> Data records
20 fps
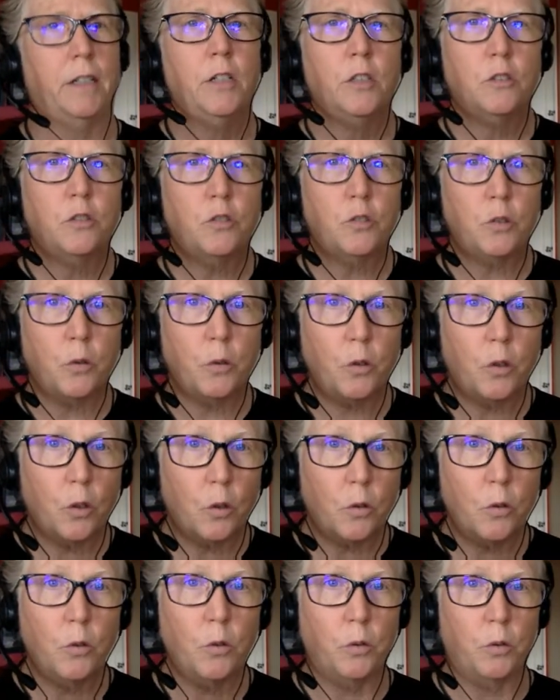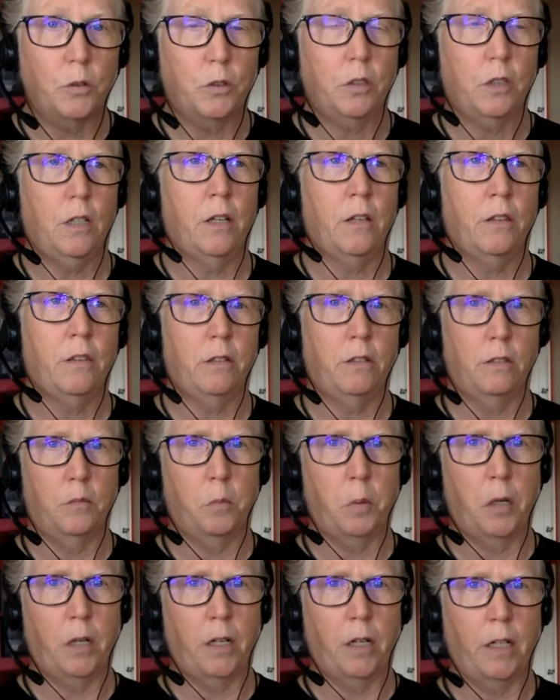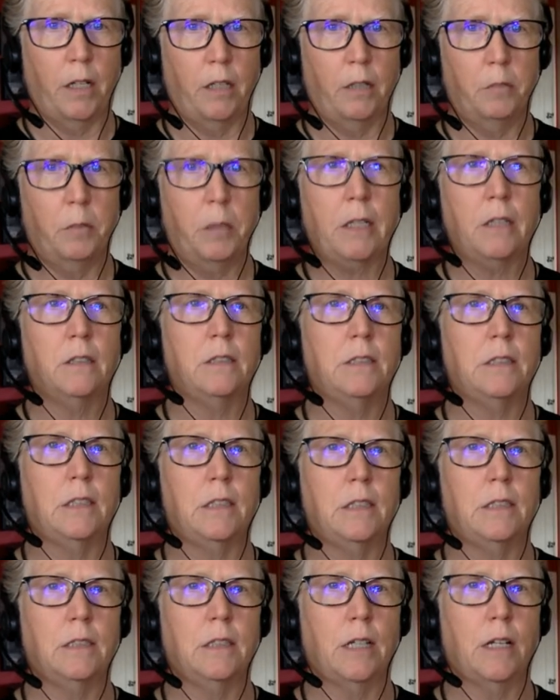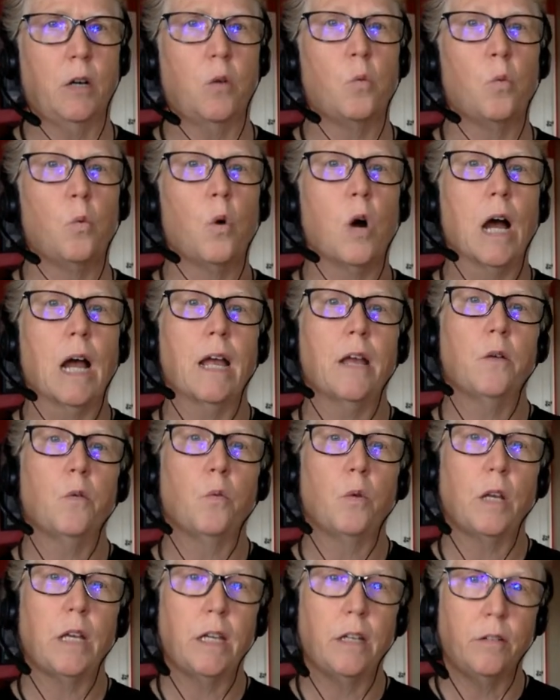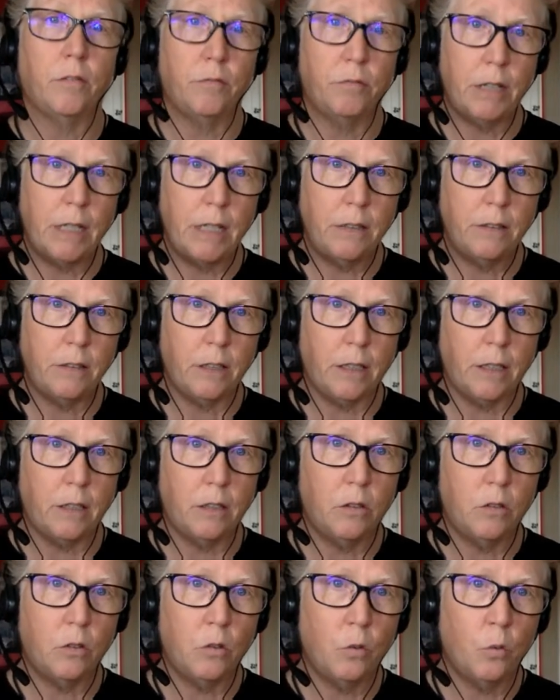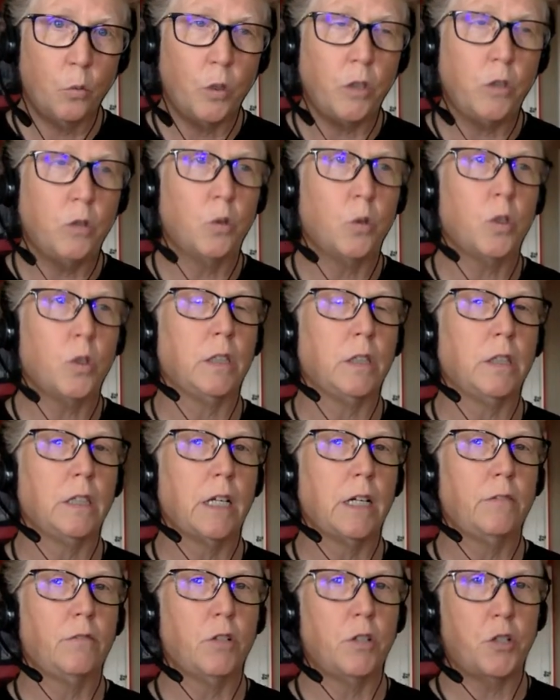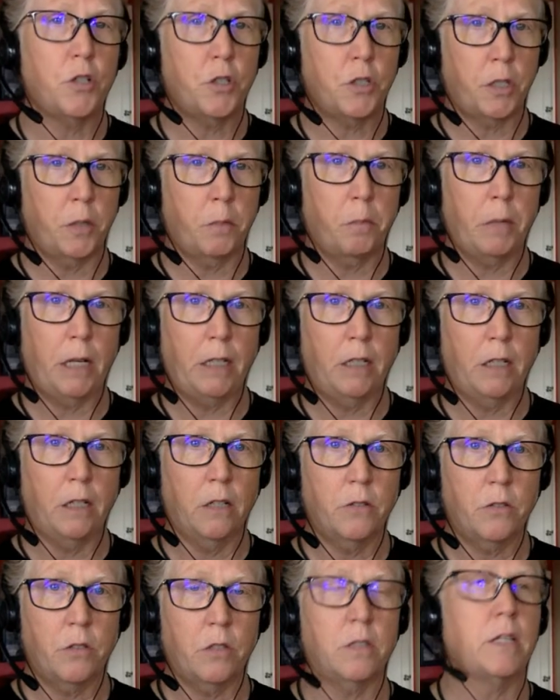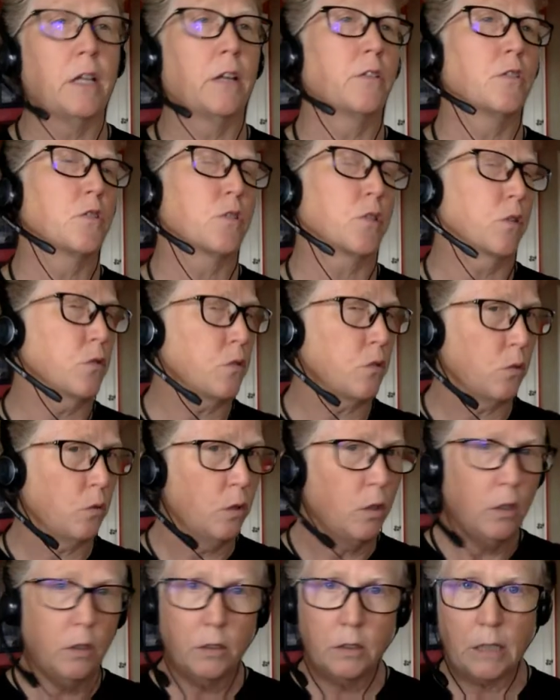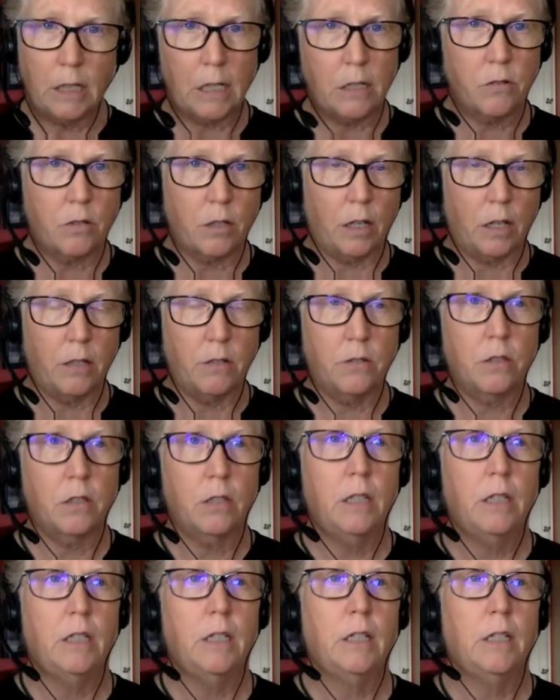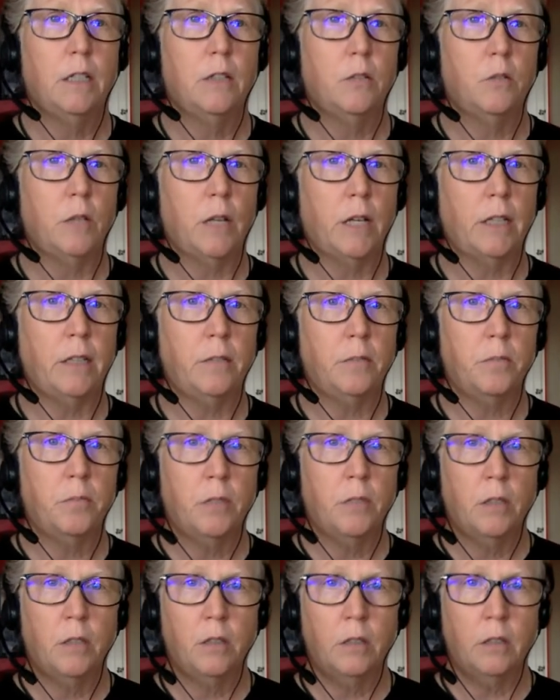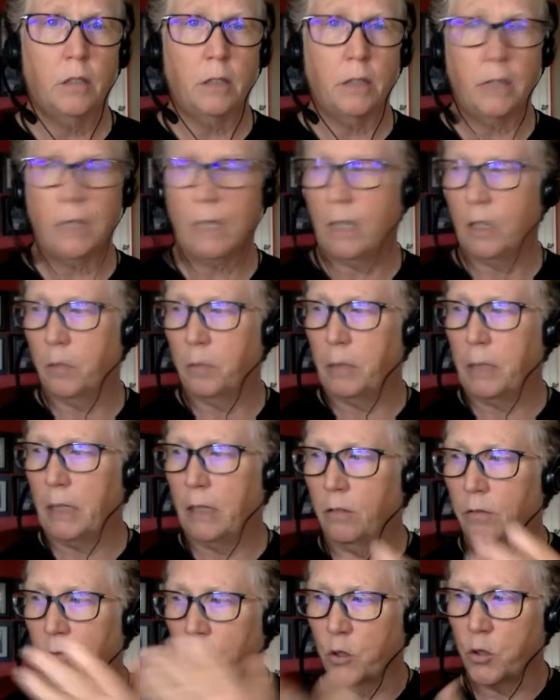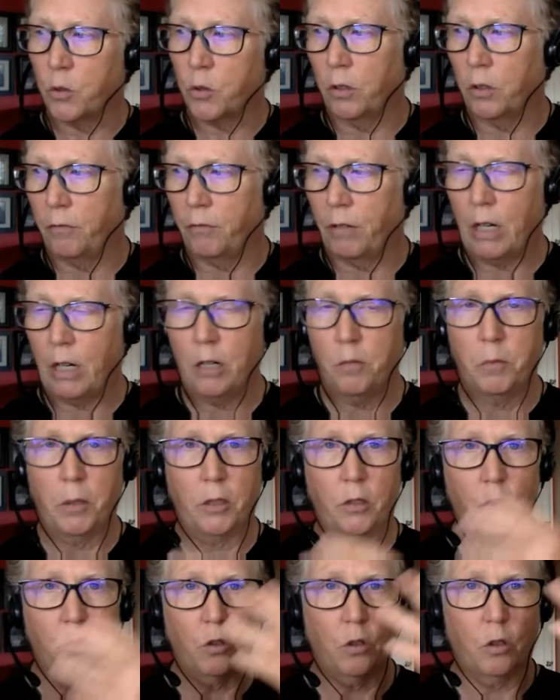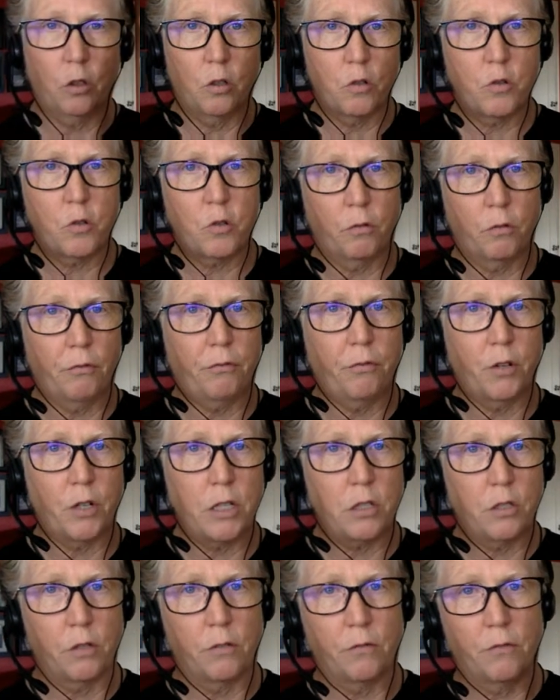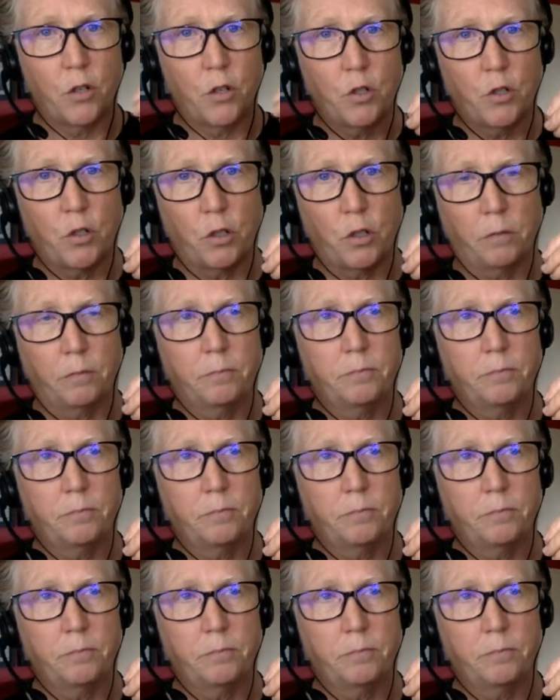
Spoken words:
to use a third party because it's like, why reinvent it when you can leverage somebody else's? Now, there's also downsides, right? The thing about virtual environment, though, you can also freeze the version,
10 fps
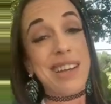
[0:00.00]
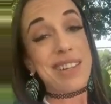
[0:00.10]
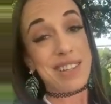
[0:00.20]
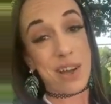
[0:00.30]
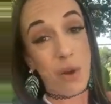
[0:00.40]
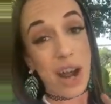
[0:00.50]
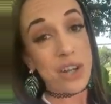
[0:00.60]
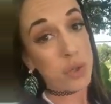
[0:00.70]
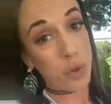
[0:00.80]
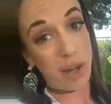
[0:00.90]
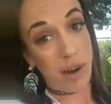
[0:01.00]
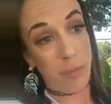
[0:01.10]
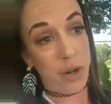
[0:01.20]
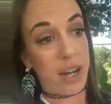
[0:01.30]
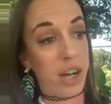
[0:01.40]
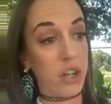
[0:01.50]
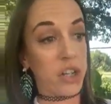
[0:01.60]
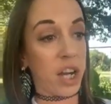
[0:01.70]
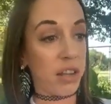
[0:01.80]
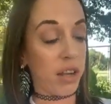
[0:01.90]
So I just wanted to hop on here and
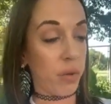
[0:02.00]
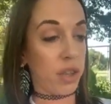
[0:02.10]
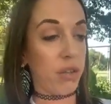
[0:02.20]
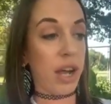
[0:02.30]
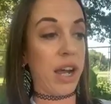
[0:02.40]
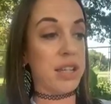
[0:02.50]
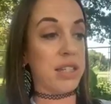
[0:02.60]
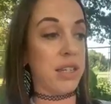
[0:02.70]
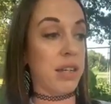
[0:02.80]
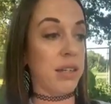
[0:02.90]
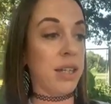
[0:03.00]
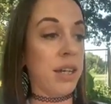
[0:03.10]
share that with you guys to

> Exercise aim
Word for word, copy out each record; do not include pictures.

> Solution to the problem
20 fps
Spoken words:
to use a third party because it's like, why reinvent it when you can leverage somebody else's? Now, there's also downsides, right? The thing about virtual environment, though, you can also freeze the version,
10 fps
[0:00.00]
[0:00.10]
[0:00.20]
[0:00.30]
[0:00.40]
[0:00.50]
[0:00.60]
[0:00.70]
[0:00.80]
[0:00.90]
[0:01.00]
[0:01.10]
[0:01.20]
[0:01.30]
[0:01.40]
[0:01.50]
[0:01.60]
[0:01.70]
[0:01.80]
[0:01.90]
So I just wanted to hop on here and
[0:02.00]
[0:02.10]
[0:02.20]
[0:02.30]
[0:02.40]
[0:02.50]
[0:02.60]
[0:02.70]
[0:02.80]
[0:02.90]
[0:03.00]
[0:03.10]
share that with you guys to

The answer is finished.